# Easton spokes....... problems



## roadaddict101

my 2011 easton ec90 rear wheel are breaking spokes like crazy ,2 spokes in 1 month 
what's the problem??


----------



## johntrek5

Go to the thread on EA90SLX spoke problems. Attention everyone, stay away from Easton wheels, unless you just want to hang your bike up and look at it! Total junk!


----------



## scottzj

There are quite a few posts on the different 90 series wheels breaking spokes. My Areo ones are now gone back to easton thanks to my LBS. The money I got back went to a new carbon set of Reynolds, I cant believe nothing major has been done with this many problems.

Here are a couple posts.

http://forums.roadbikereview.com/showthread.php?t=222161
http://forums.roadbikereview.com/showthread.php?t=226774


----------



## vontress

I broke 2 spokes on my ea90 slx wheels in the first month i owned them. I went to 3 different shops that say they sell a lot of them with no problems. 2 of the guys said they have them and the mechanic said he was getting a set. Shop swapped and I haven't had a problem for about 500 miles. Keeping my fingers crossed. I like these wheels and I bought them super cheap.


----------



## Ronman

I now have a set of the EC90 clinchers with nearly 1,000 miles. Awesome wheel-set. So far there are no issues, but it's still very early. It seems the reviews are mixed between those who have zero issues with Eastons and those with many issues. The old adage that bad news travels faster than good may apply here, and that people with no issues do not post, so maybe we are mostly hearing the bad while the majority are very happy with the product. 
At least we hope so, huh?


----------



## scottzj

Ronman I was in the same boat as you for quite sometime, however the typical came true to me. I thought it was just that....people only having issues chiming in, but I too, fell victim to the spoke breakage, with less than 1k on them. I also have a set of Aero 50 wheels that are bullet proof, so far and have well over 3k on them. I do hear minor creaking when putting serious power to the peddles while going up hill, but they havent snapped just yet. I just hope you dont have the spoke problem, as its not a fun process to take care of................peace


----------



## Feetay

I purchased a BMC about 4 months ago with EA70 wheels. Broke a spoke the other day. First time ever in 10 years of riding. Took the wheel back to the bike shop and according to the owner of the shop there is a known problem with spokes. He also noticed some slight rusting in places. This should not happen this soon.

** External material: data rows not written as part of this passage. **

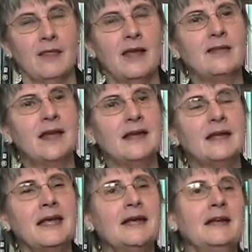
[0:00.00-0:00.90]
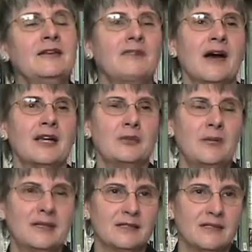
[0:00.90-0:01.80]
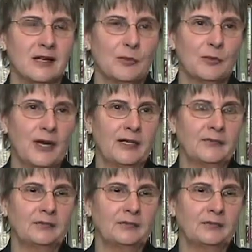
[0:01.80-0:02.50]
they then again invited me to celebrate.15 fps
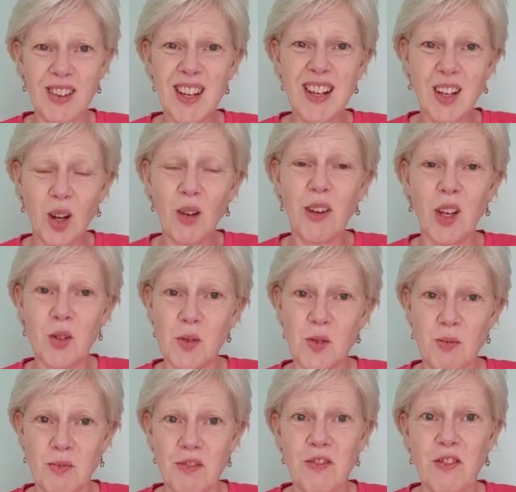I think a lot of it
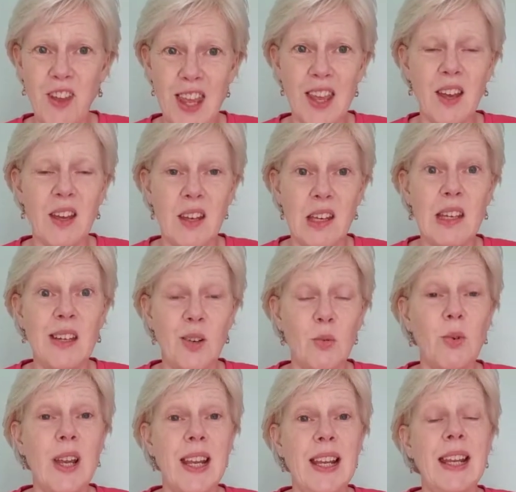comes from fear,
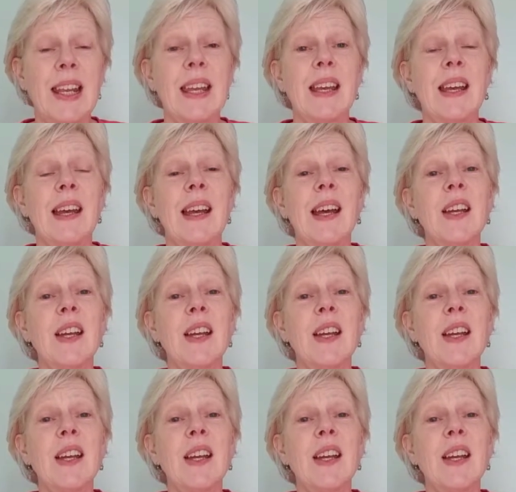really.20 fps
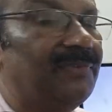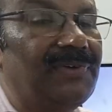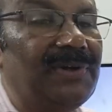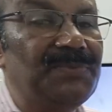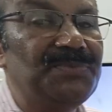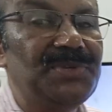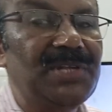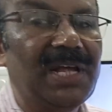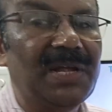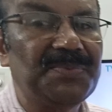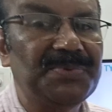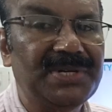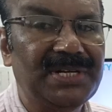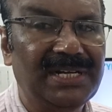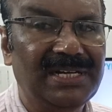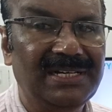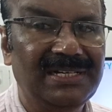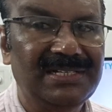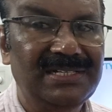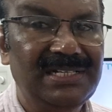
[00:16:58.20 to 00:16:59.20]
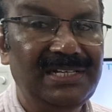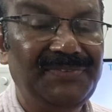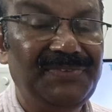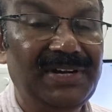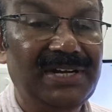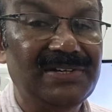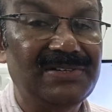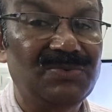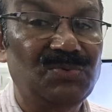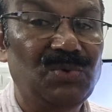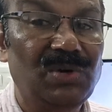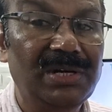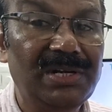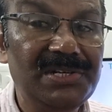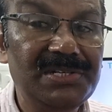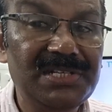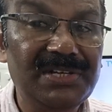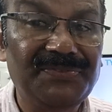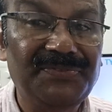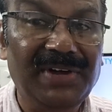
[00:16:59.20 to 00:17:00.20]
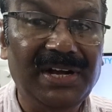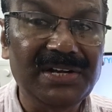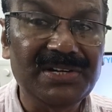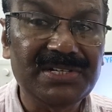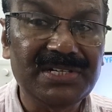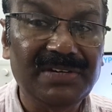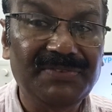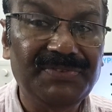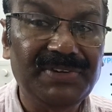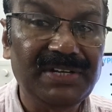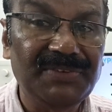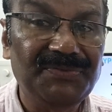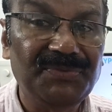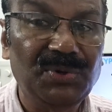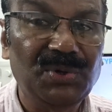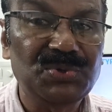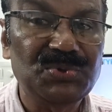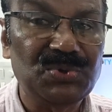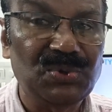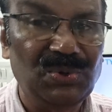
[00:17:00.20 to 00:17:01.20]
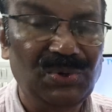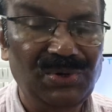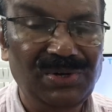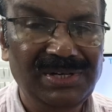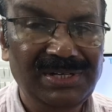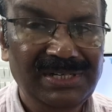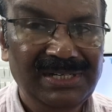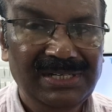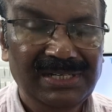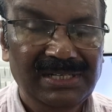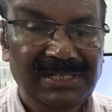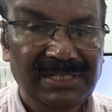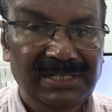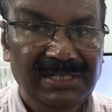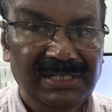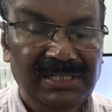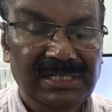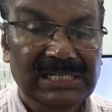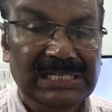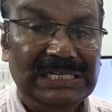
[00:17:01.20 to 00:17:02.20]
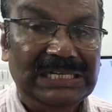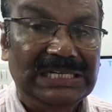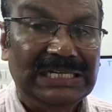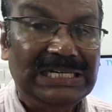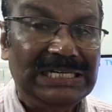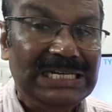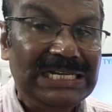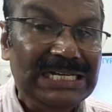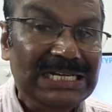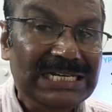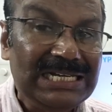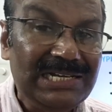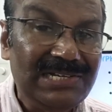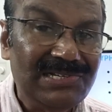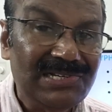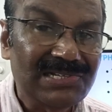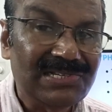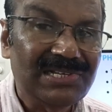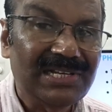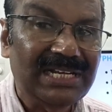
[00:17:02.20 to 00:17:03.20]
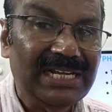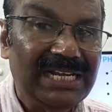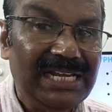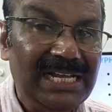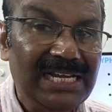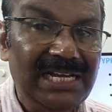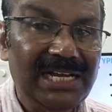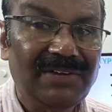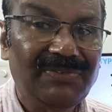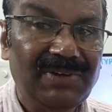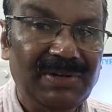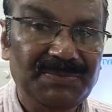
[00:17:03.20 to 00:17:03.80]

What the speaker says: of absorption. See, friends, what is the function of typhlosole? It increases the area of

Apparently it is a bad batch of spokes and will be fixed under warranty. Other riders I know now tell me it is quite well known that Easton wheels break spokes. I hope I don't regret buying a bike with Eastons.


----------



## roadaddict101

worst wheel choice i ever made


----------



## rwhsurf

Second broken spoke on my EC90 within 1000k happened today. Was really pumped for a great ride but ended up calling my wife for a pickup 30 minutes from home. JUNK. Avoid and don't think it wont happen to you.(like I did).


----------



## sfzx

two broken spokes rear wheel in under 300 miles non drive side both times on a set of ea90slx. 170lbs rider. its crazy:mad2:


----------



## Feetay

I have only ever used Shimano or Fulcrum over the past 10 years that I have been cycling and this is my first experience with Eastons and my first broken spoke. I weigh 68Kg (150lbs) so I don't consider this to be a factor.

OK folks can anyone comment as to whether breaking spokes is usual for other brands of wheels too or is it just an Easton problem?


----------



## Lick Skillet

Easton Wheels are junk - period!


----------



## CleavesF

It's hilarious you guys are blaming Easton... when you guys should be blaming Sapim. 

There was a bad batch of Sapim spokes. What do you guys expect? 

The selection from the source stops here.